Extracted records
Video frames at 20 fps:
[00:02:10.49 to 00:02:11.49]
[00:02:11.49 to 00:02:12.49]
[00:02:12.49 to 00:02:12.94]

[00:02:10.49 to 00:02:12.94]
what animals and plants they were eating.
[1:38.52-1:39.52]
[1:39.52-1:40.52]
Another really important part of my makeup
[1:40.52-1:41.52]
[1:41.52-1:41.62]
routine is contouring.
---
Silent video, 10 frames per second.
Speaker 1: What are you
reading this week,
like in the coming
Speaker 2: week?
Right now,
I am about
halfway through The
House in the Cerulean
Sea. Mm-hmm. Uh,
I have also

▶ Problem requirements: Above are records; repeat only the lines starting at the line with "[00:02:10.49 to 00:02:11.49]" and ending at the line with "[1:40.52-1:41.52]", exactly as they appear, both included.

▶ Your solution:
[00:02:10.49 to 00:02:11.49]
[00:02:11.49 to 00:02:12.49]
[00:02:12.49 to 00:02:12.94]

[00:02:10.49 to 00:02:12.94]
what animals and plants they were eating.
[1:38.52-1:39.52]
[1:39.52-1:40.52]
Another really important part of my makeup
[1:40.52-1:41.52]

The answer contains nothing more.